The provided dataset contains historical sales data for a Russian software company. The goal is to predict the total number of products sold in November 2015 for every shop-item combination in the test set. This notebook processes the data, creates some new features, and then makes predictions using the GradientBoostingRegressor from sklearn.

In [None]:
import numpy as np
import pandas as pd

sales_train = pd.read_csv('../input/competitive-data-science-predict-future-sales/sales_train.csv')
items = pd.read_csv('../input/competitive-data-science-predict-future-sales/items.csv')
test_ids = pd.read_csv('../input/competitive-data-science-predict-future-sales/test.csv')

sales_train = sales_train.drop(['date'], axis=1)
sales_train.head()

The ID field refers to a unique shop-item pair.

In [None]:
ids = list(np.arange(test_ids['ID'].max()+1))*(sales_train['date_block_num'].max()+1)
dates = list(np.arange(sales_train['date_block_num'].max()+1))*(test_ids['ID'].max()+1)
dates.sort()

date_id_dict = {'ID' : ids, 'date_block_num' : dates}
date_id_df = pd.DataFrame.from_dict(date_id_dict)
date_id_df = date_id_df.merge(test_ids, on='ID')
date_id_df.head()

The dataset contains daily sales and we want to predict monthly sales, so we aggregate the sales totals by month. We also calculate the average price for each item.

In [None]:
grouped = sales_train.groupby(['date_block_num', 'shop_id', 'item_id'], as_index=False)
item_cnt = pd.DataFrame(grouped.sum())
item_cnt = item_cnt.drop(['item_price'], axis=1)

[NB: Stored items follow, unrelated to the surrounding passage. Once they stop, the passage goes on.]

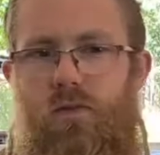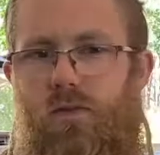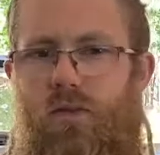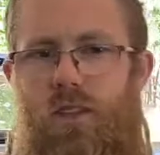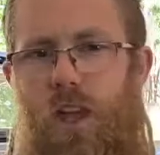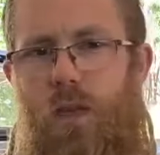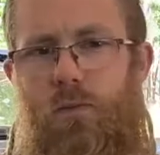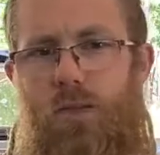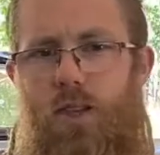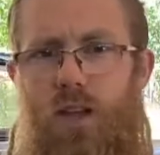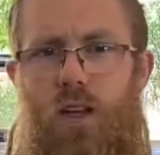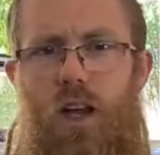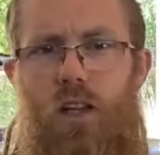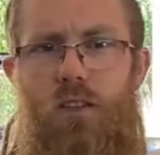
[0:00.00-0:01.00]
seam
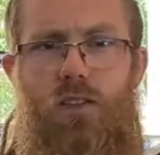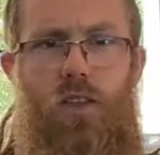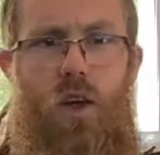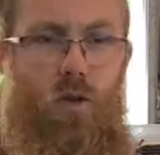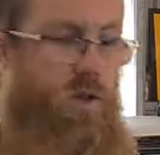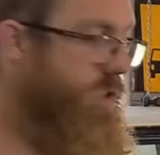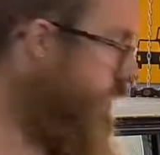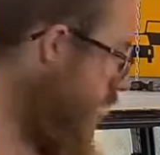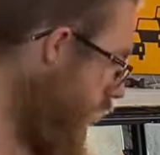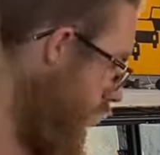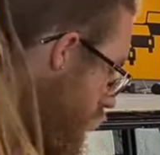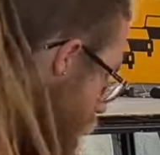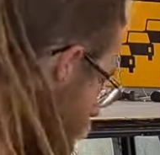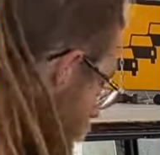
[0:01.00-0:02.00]
sealer, so I'm just going to
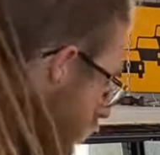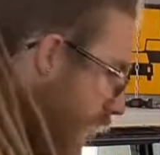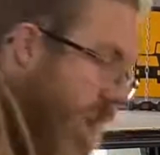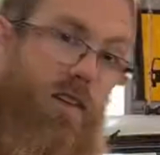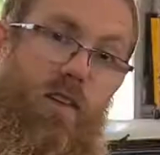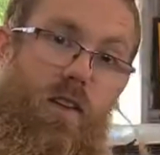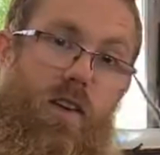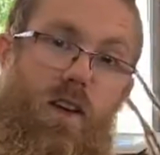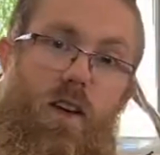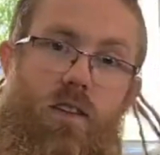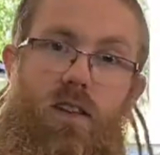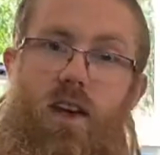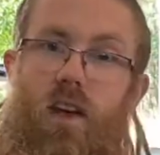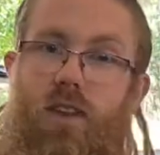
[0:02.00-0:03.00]
use that
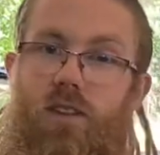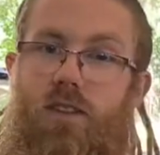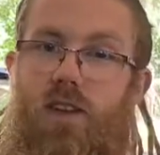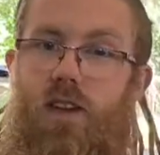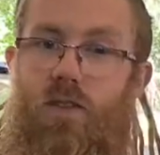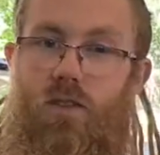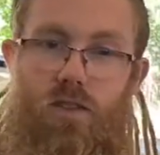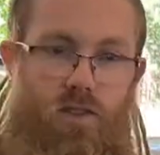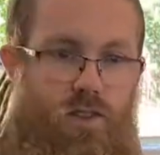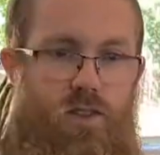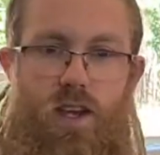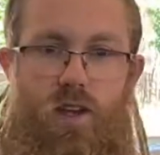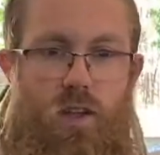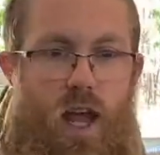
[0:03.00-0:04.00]
to
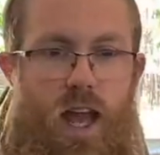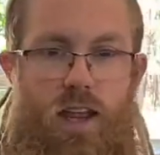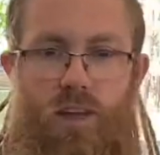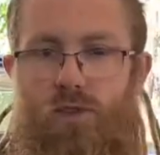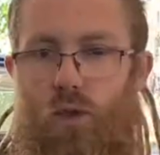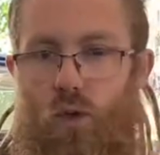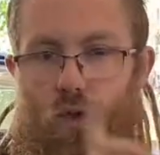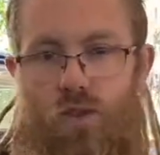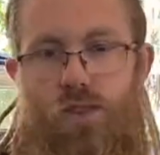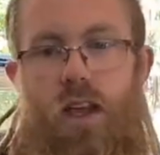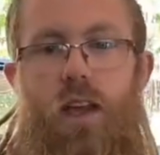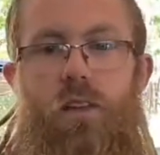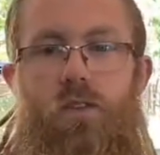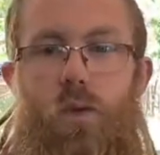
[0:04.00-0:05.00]
seal any sort of
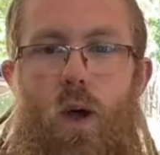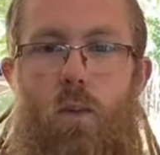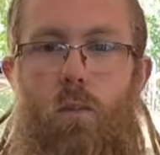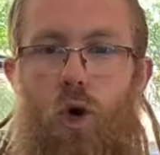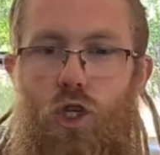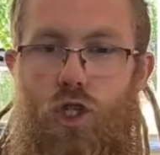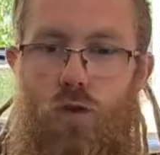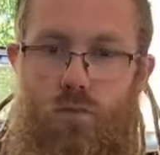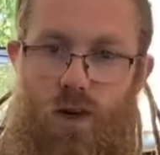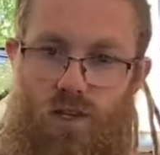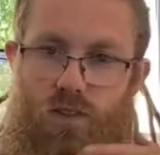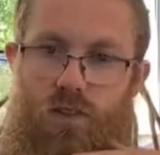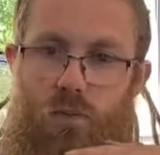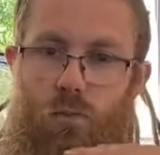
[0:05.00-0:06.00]
seams where moisture
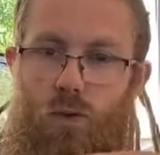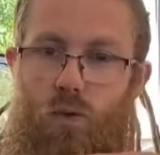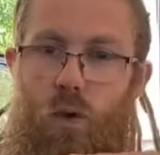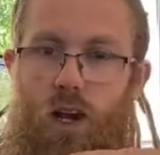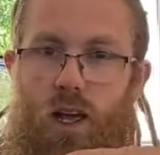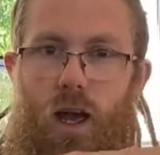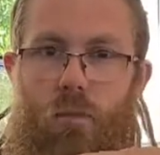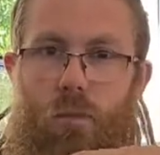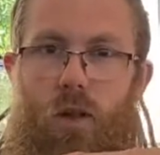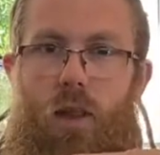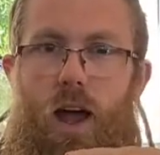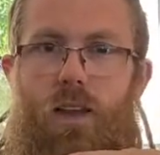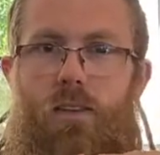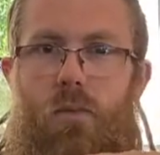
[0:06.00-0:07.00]
might sit between a couple of
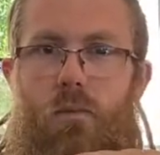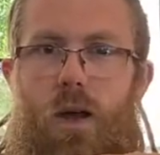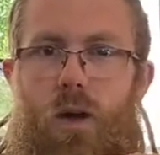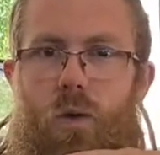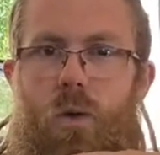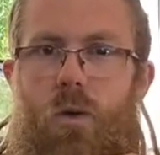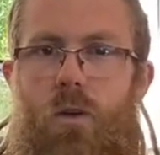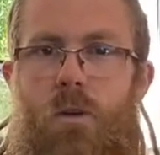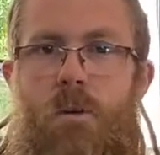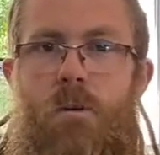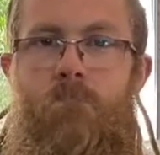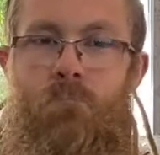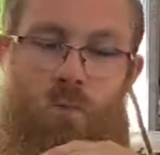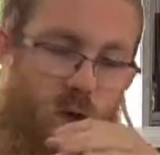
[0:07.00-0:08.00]
layers of metal.
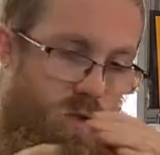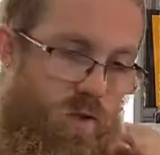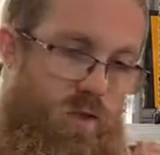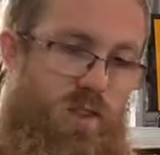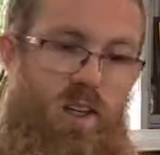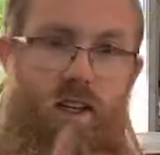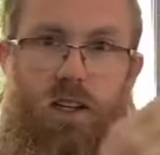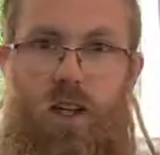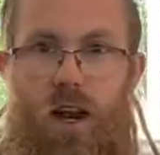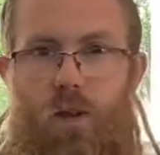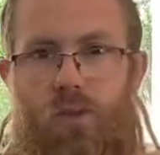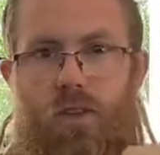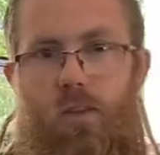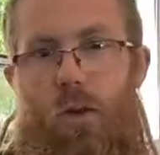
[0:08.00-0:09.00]
I'll just seal it
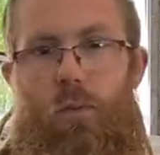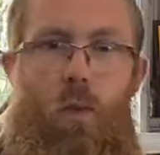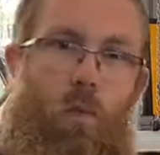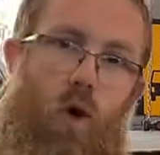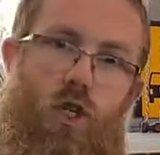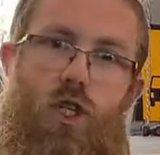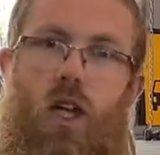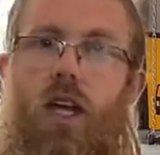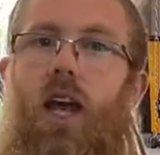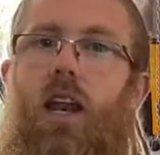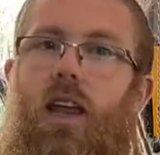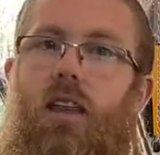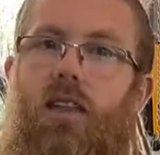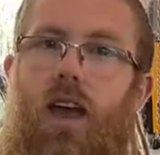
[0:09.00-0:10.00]
up to stop the moisture
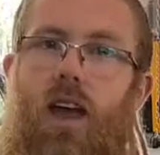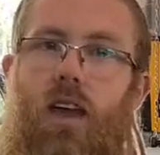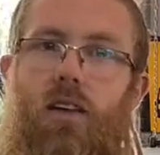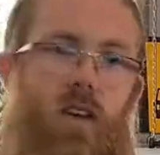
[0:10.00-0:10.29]
getting in there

grouped = sales_train.groupby(['shop_id', 'item_id'])
avg_price = pd.DataFrame(grouped.mean()['item_price'])

monthly_sales = item_cnt.merge(avg_price, on=['shop_id', 'item_id'])
monthly_sales = monthly_sales.merge(test_ids, on=['shop_id', 'item_id'])
monthly_sales.head()

The dataset only records when a product was actually sold. There may be months where a certain product was not sold in a certain store. So we create an entry for every ID-date_block_num combination, and record a total of 0 if there is no record of a sale for that combination.

In [None]:
item_price = monthly_sales[['item_price', 'ID']]
monthly_sales = monthly_sales.drop(['item_price'], axis=1)

monthly_sales = date_id_df.merge(monthly_sales, how='left', on=['ID', 'date_block_num'])
monthly_sales = monthly_sales.drop(['shop_id_y', 'item_id_y'], axis=1)
monthly_sales['item_cnt_day'].fillna(0, inplace=True)

monthly_sales = monthly_sales.merge(item_price, how='left', on='ID')
monthly_sales['item_price'].fillna(monthly_sales['item_price'].mean(), inplace=True)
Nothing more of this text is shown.